TASK TO CARRY OUT: With the pictures omitted, set down exactly the lines from the one that contains "[1:05:09.77-1:05:10.77]" through the last line of the data.

RECORDS SUPPLIED:
■ ■ ■ ■

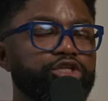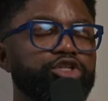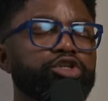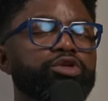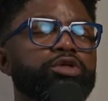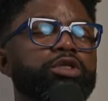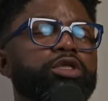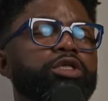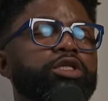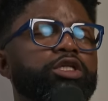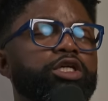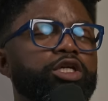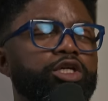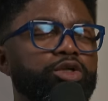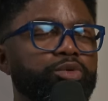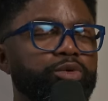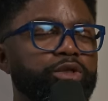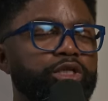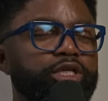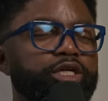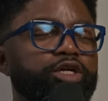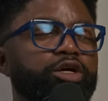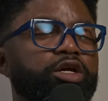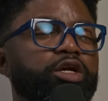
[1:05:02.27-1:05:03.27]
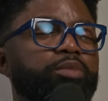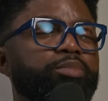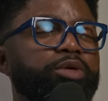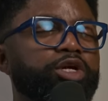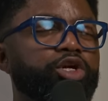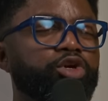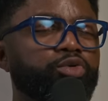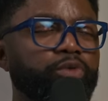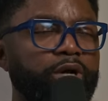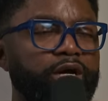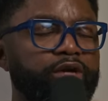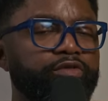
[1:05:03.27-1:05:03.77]
You're literally going to be
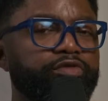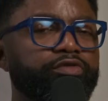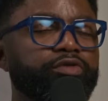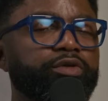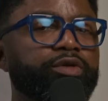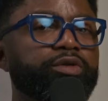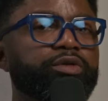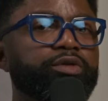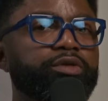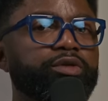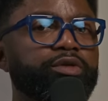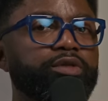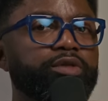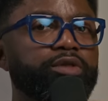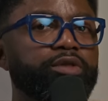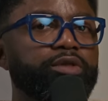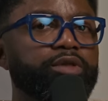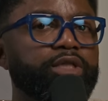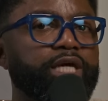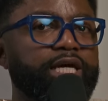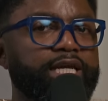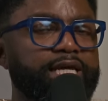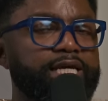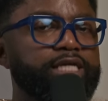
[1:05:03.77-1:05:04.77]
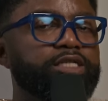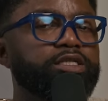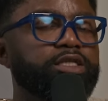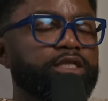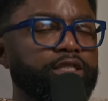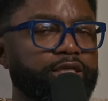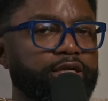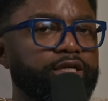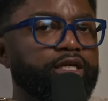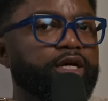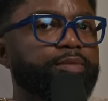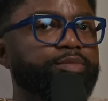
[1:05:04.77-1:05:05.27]
grateful that he's
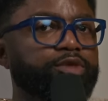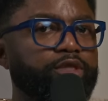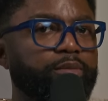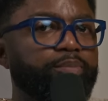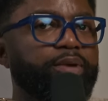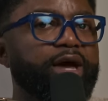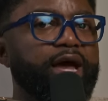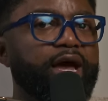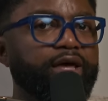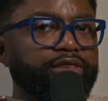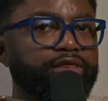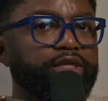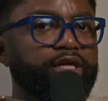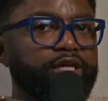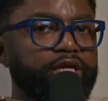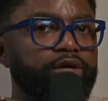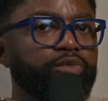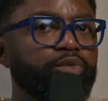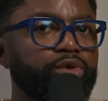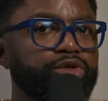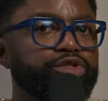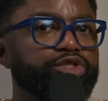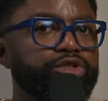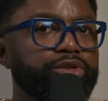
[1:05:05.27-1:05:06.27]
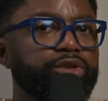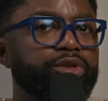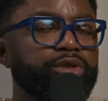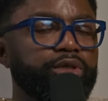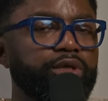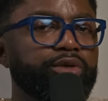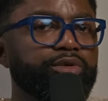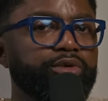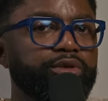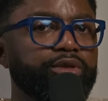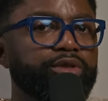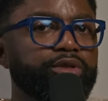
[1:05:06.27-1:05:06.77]
lit up the path that he wants you to
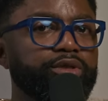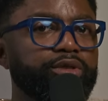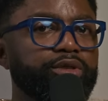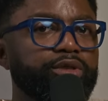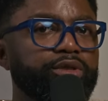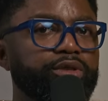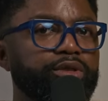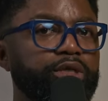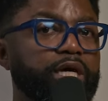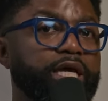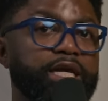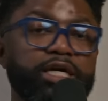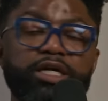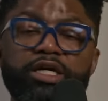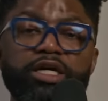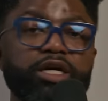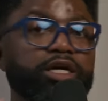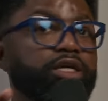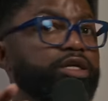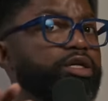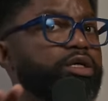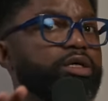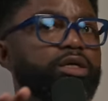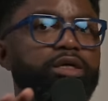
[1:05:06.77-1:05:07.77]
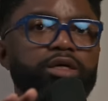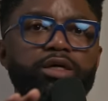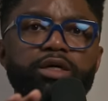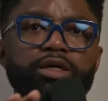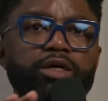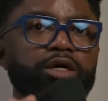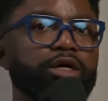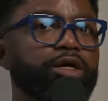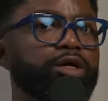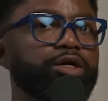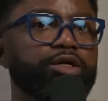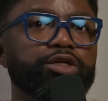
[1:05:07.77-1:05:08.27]
go on. And again,
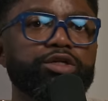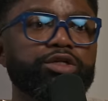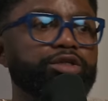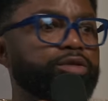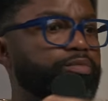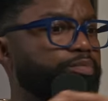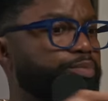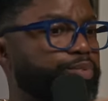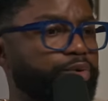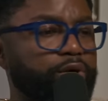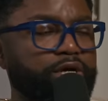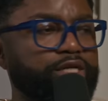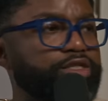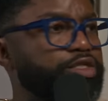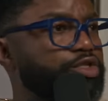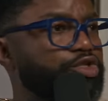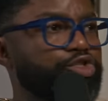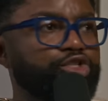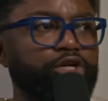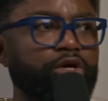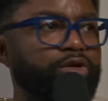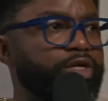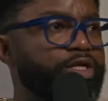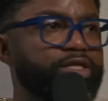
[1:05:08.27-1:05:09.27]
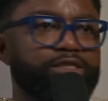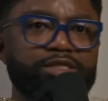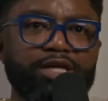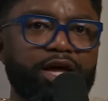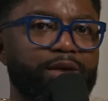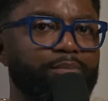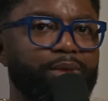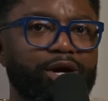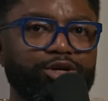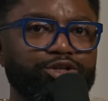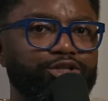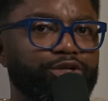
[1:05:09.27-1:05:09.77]
Prez's journey is
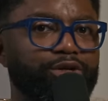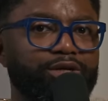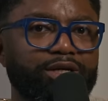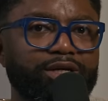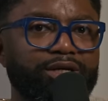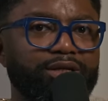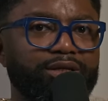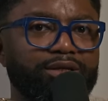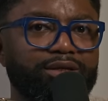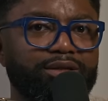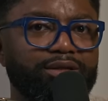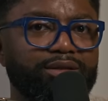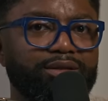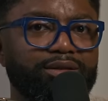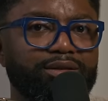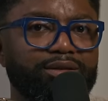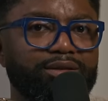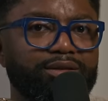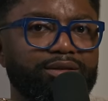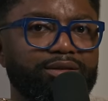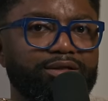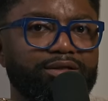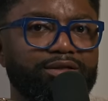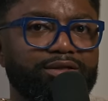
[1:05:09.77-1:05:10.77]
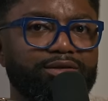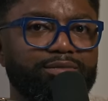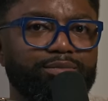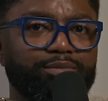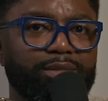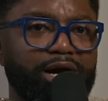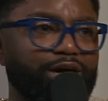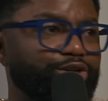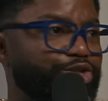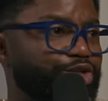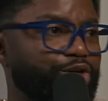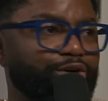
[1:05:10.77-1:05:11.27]
not my journey.
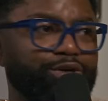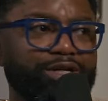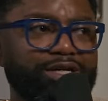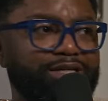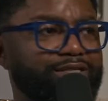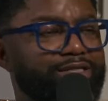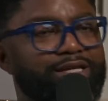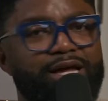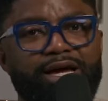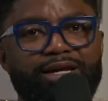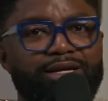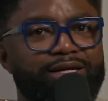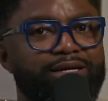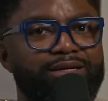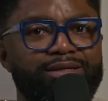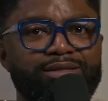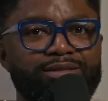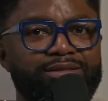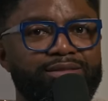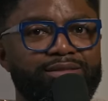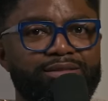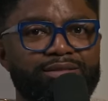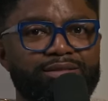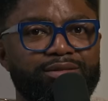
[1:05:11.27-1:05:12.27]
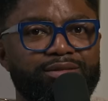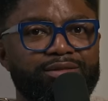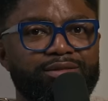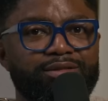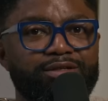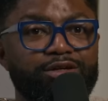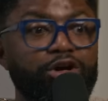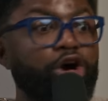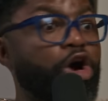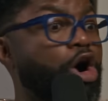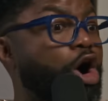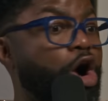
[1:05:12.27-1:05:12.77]
My journey is not his.
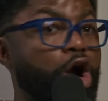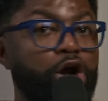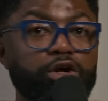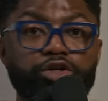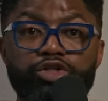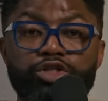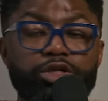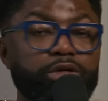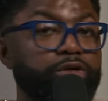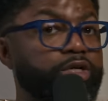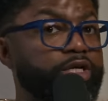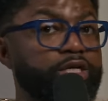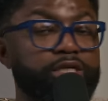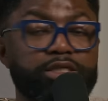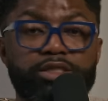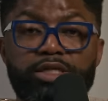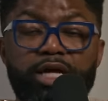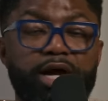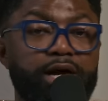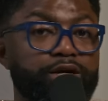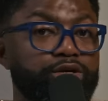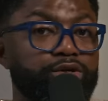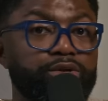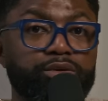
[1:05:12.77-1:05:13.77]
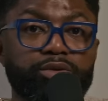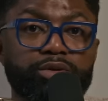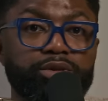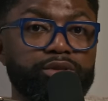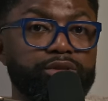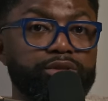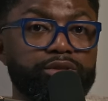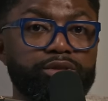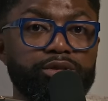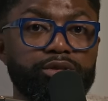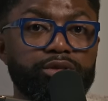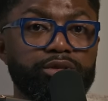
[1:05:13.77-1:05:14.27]
Our journey is not
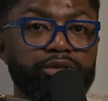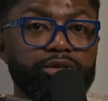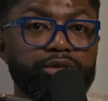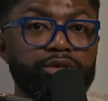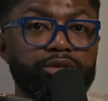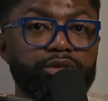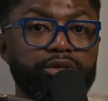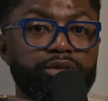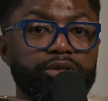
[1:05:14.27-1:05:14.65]
yours. Mm-hmm.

■ ■ ■ ■

YOUR RESPONSE:
[1:05:09.77-1:05:10.77]
[1:05:10.77-1:05:11.27]
not my journey.
[1:05:11.27-1:05:12.27]
[1:05:12.27-1:05:12.77]
My journey is not his.
[1:05:12.77-1:05:13.77]
[1:05:13.77-1:05:14.27]
Our journey is not
[1:05:14.27-1:05:14.65]
yours. Mm-hmm.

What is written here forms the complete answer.